# Prompt
Repeat only the lines from the one that contains "[00:19:21.20]" through the final line of the listing below, exactly, please, without pictures.

# Excerpted records

━━━━━━━━

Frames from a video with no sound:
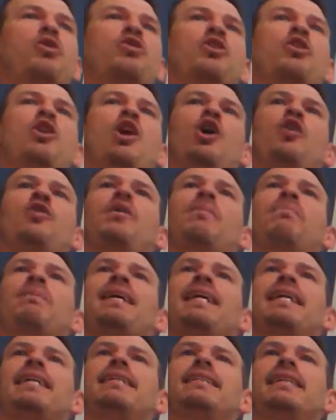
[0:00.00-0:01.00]
to know the
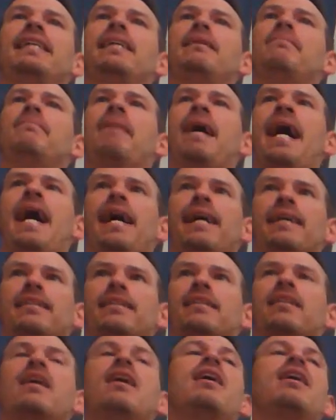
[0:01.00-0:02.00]
PT
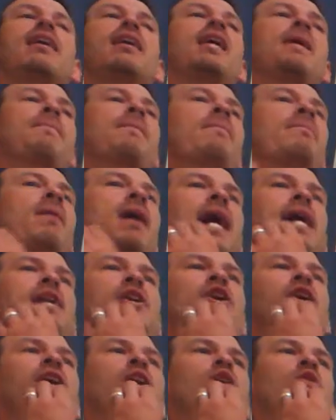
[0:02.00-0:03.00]
mass. Keep in mind
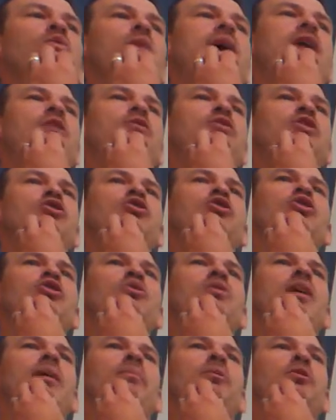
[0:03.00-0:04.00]
you're going to round to two
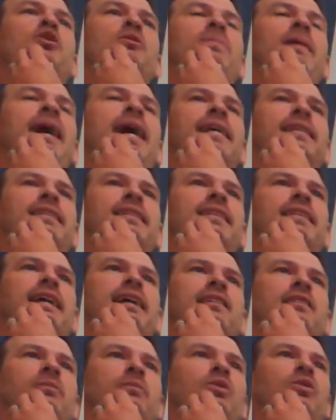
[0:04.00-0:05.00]
numbers past the
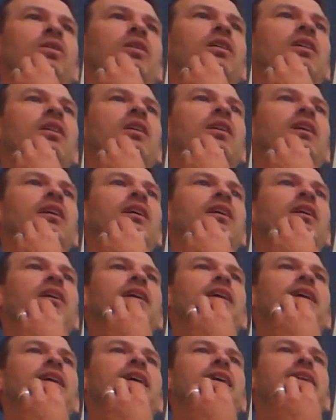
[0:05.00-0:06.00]
decimal.
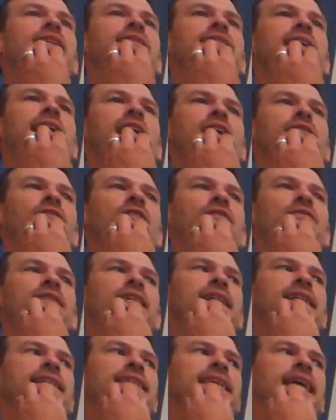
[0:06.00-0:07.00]
Take
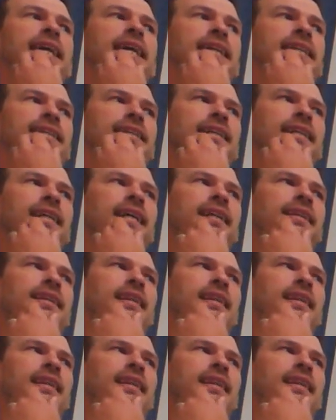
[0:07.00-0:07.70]
15 seconds and get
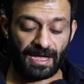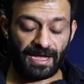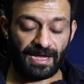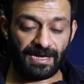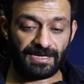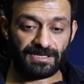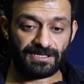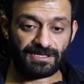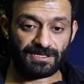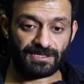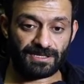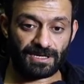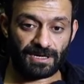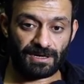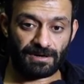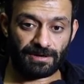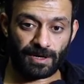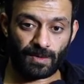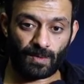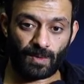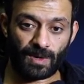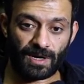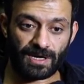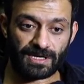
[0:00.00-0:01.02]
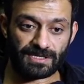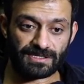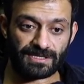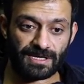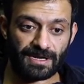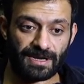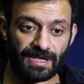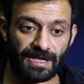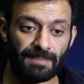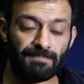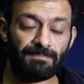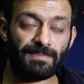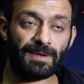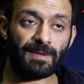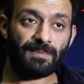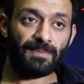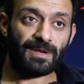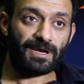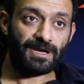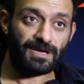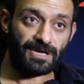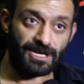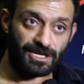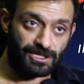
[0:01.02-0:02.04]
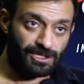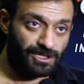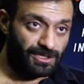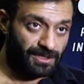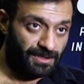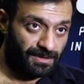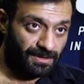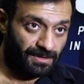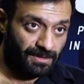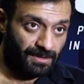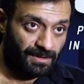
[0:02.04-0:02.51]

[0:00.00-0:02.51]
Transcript: It still requires an implementation.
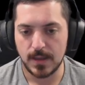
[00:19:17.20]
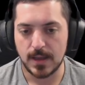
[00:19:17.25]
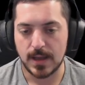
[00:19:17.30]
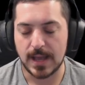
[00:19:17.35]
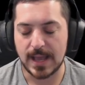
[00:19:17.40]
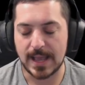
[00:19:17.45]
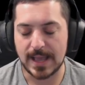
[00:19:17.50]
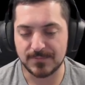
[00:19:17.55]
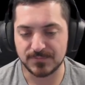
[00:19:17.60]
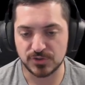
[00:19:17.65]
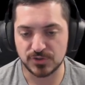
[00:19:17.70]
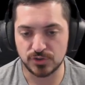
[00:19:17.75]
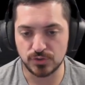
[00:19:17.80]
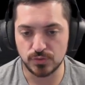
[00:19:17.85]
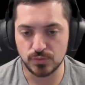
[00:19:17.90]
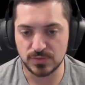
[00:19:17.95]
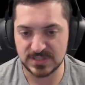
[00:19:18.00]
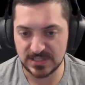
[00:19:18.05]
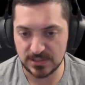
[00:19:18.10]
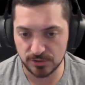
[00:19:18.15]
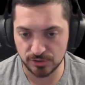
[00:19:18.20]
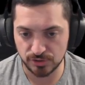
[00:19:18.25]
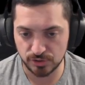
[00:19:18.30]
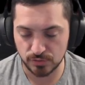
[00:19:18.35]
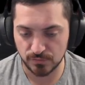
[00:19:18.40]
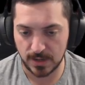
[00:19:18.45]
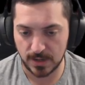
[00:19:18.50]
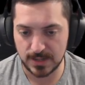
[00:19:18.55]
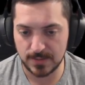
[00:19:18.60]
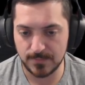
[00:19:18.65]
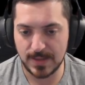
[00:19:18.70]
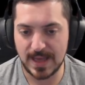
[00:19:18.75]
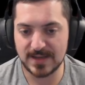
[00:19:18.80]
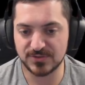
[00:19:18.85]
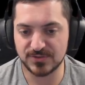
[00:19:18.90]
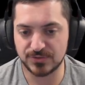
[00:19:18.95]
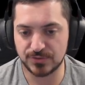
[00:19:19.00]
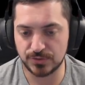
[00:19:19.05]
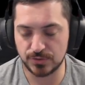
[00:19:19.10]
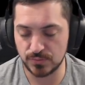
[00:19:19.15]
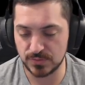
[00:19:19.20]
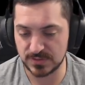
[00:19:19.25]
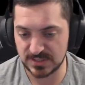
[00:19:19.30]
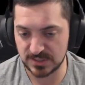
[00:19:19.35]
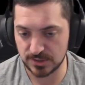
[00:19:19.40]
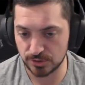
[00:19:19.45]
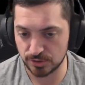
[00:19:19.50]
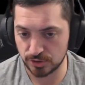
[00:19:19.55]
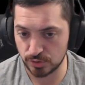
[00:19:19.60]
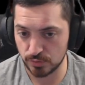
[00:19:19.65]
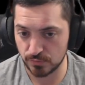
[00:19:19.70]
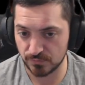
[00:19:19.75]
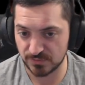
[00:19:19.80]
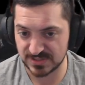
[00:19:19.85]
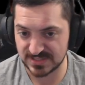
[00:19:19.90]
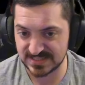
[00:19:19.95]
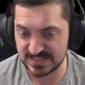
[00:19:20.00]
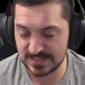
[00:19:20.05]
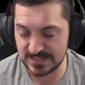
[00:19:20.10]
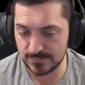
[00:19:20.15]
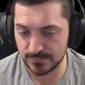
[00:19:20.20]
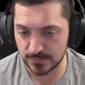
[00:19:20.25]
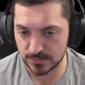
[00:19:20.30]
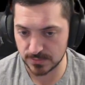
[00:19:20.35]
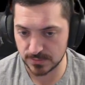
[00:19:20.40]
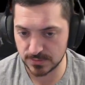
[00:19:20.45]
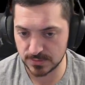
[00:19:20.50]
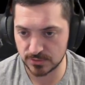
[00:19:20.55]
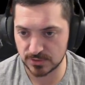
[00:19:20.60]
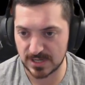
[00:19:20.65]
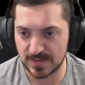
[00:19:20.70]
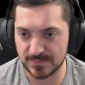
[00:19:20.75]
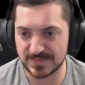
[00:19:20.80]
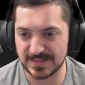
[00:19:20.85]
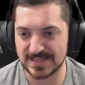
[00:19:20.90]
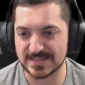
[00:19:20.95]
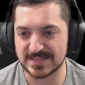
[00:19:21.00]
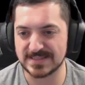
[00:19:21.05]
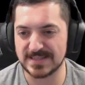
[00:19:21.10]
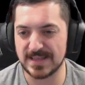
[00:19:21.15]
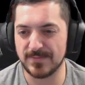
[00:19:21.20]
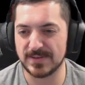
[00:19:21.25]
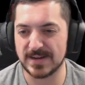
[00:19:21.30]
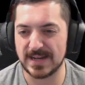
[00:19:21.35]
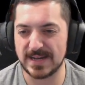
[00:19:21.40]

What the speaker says: I have 2 tier 2 running backs, 2 tier 2 receivers, drafting at 7.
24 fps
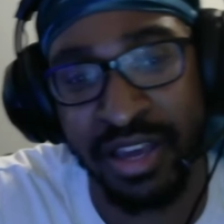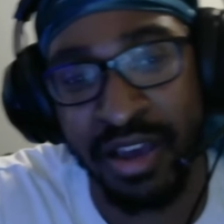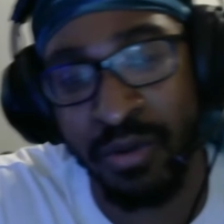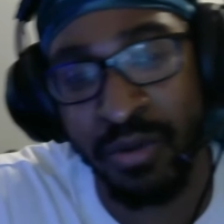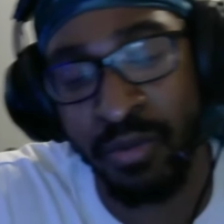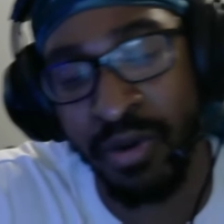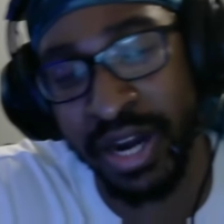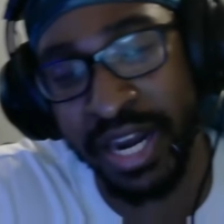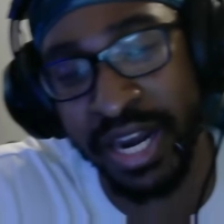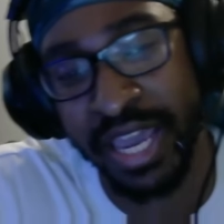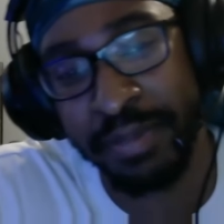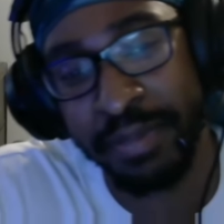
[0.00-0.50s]

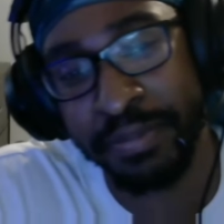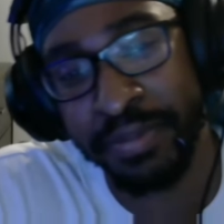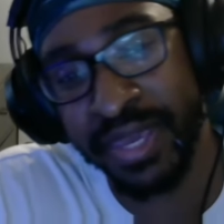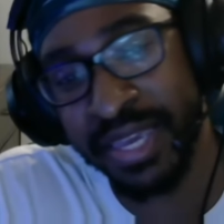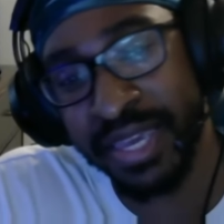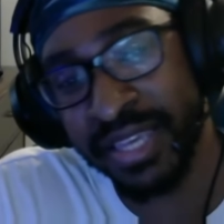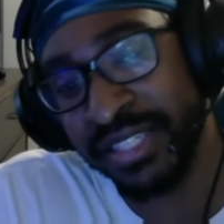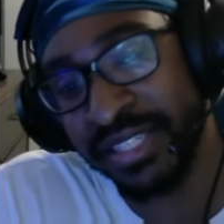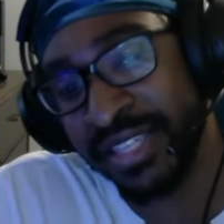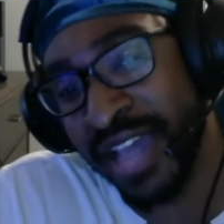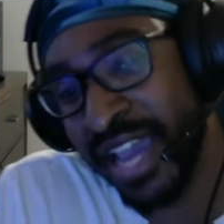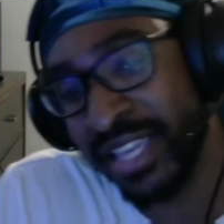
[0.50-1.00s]
1 AP
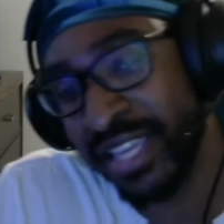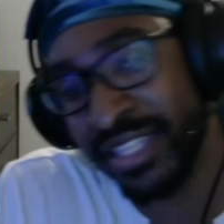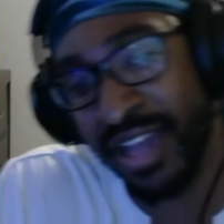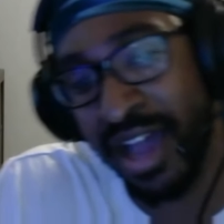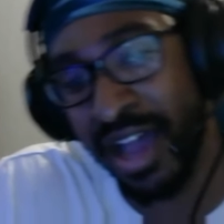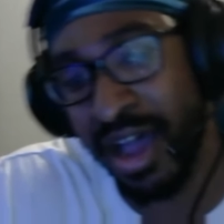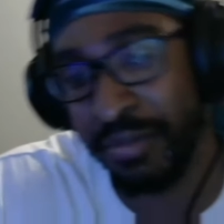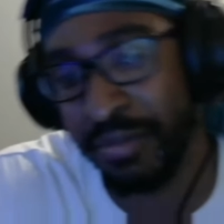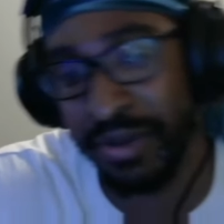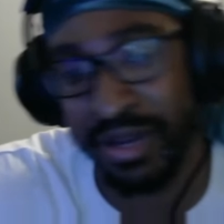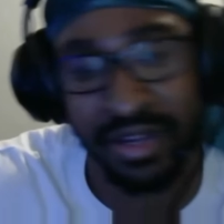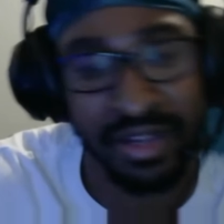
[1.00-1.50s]

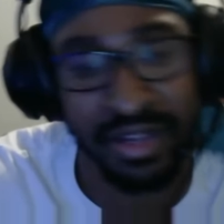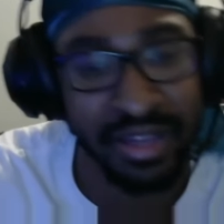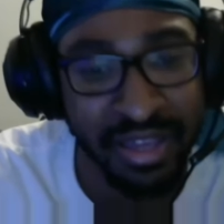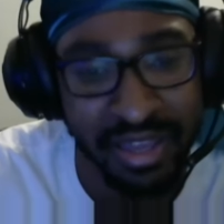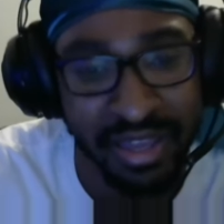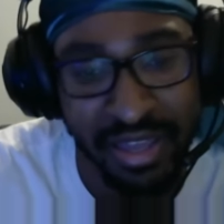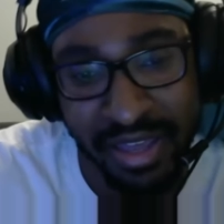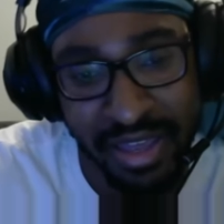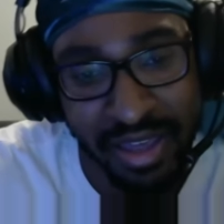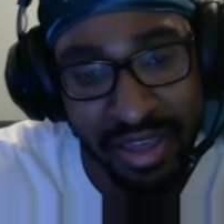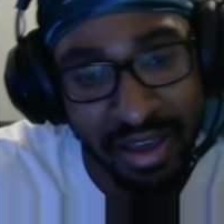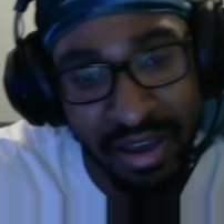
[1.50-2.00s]
Saitama.
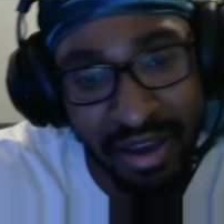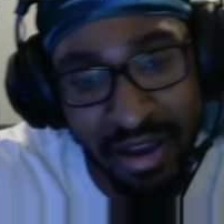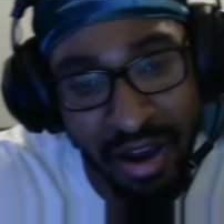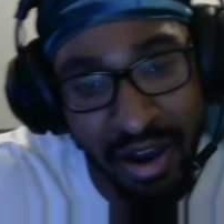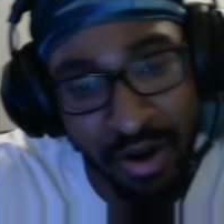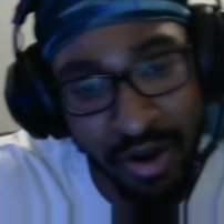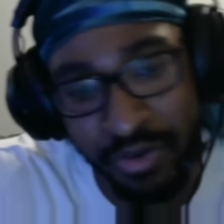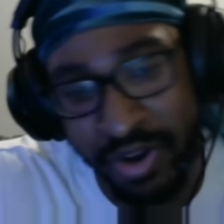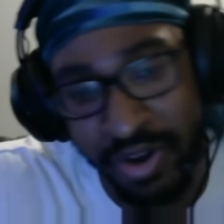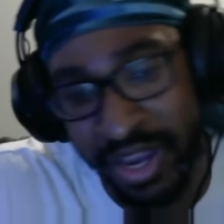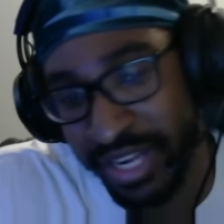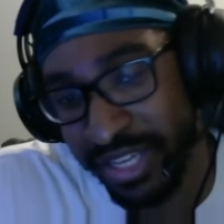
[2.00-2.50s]

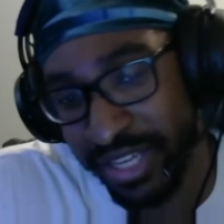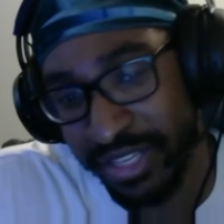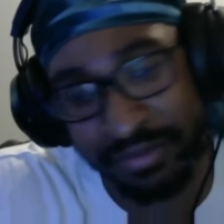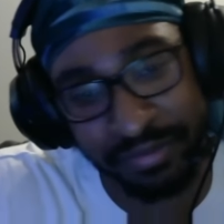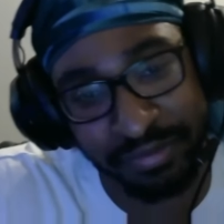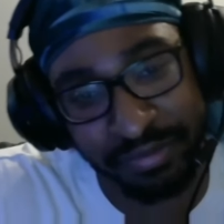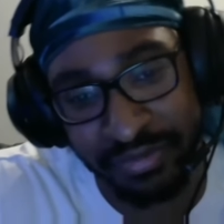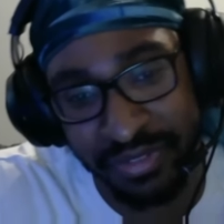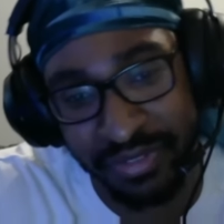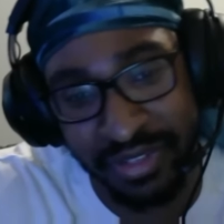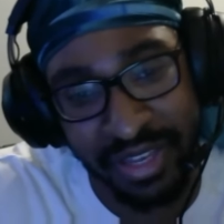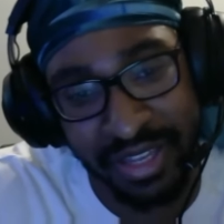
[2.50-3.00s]
Already
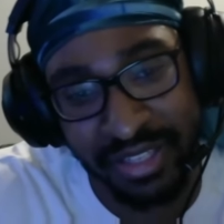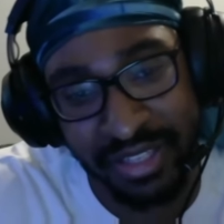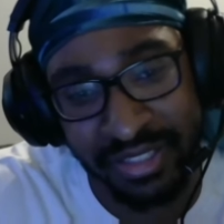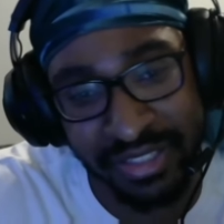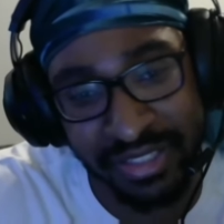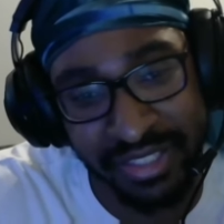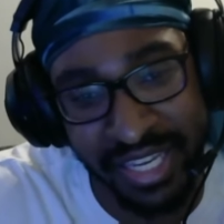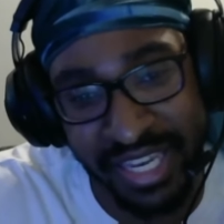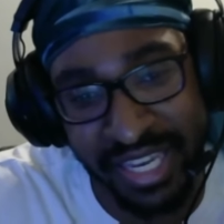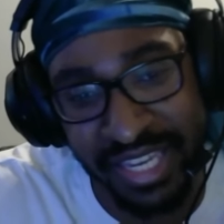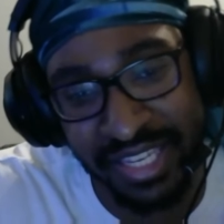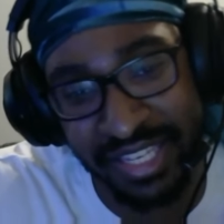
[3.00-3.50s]

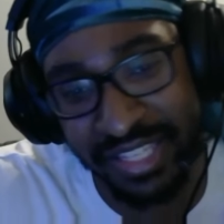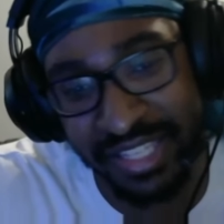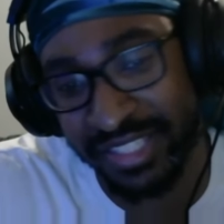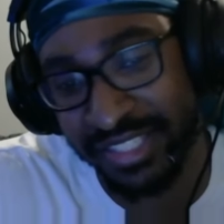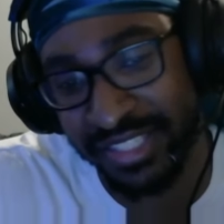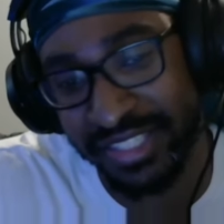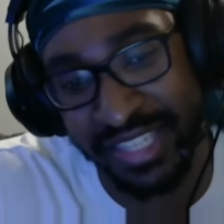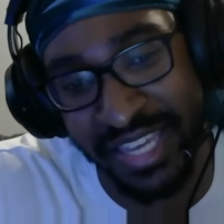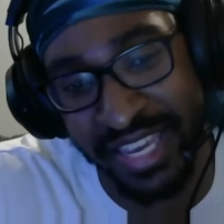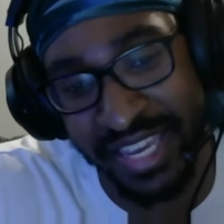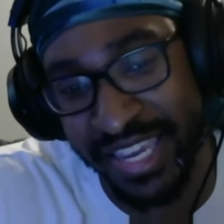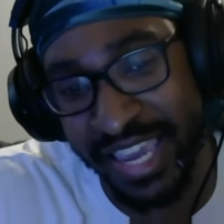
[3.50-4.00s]
10
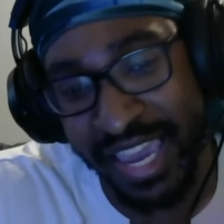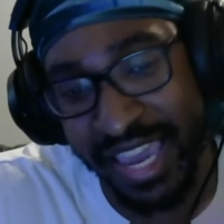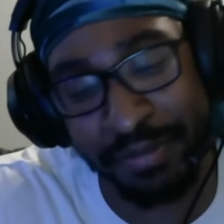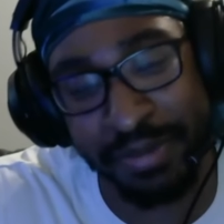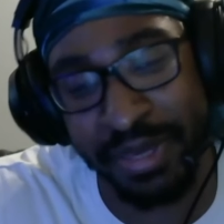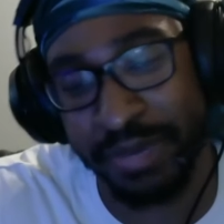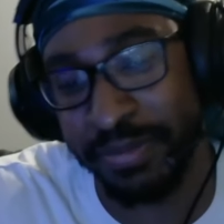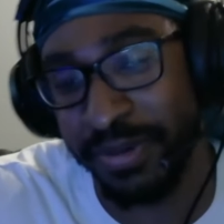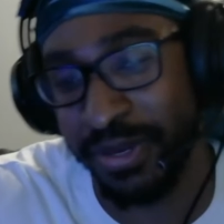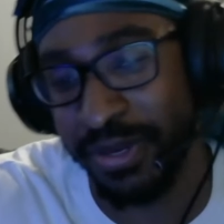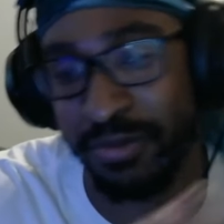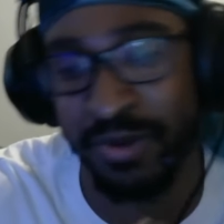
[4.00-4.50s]

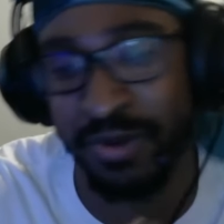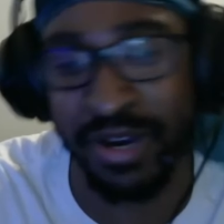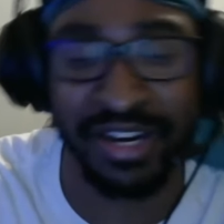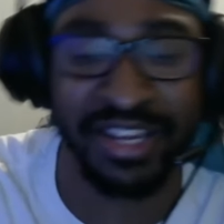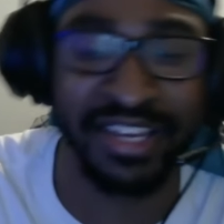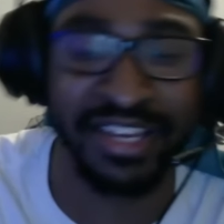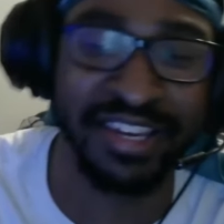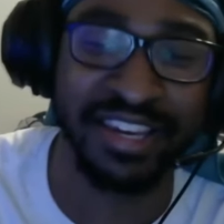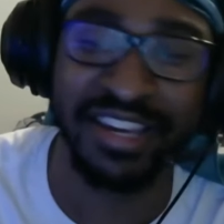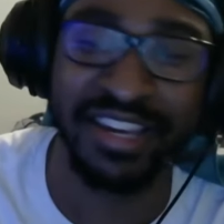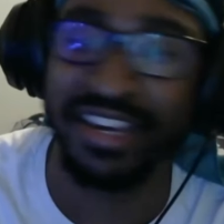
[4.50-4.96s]
KBP. What is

━━━━━━━━

# Worked solution
[00:19:21.20]
[00:19:21.25]
[00:19:21.30]
[00:19:21.35]
[00:19:21.40]

What the speaker says: I have 2 tier 2 running backs, 2 tier 2 receivers, drafting at 7.
24 fps
[0.00-0.50s]

[0.50-1.00s]
1 AP
[1.00-1.50s]

[1.50-2.00s]
Saitama.
[2.00-2.50s]

[2.50-3.00s]
Already
[3.00-3.50s]

[3.50-4.00s]
10
[4.00-4.50s]

[4.50-4.96s]
KBP. What is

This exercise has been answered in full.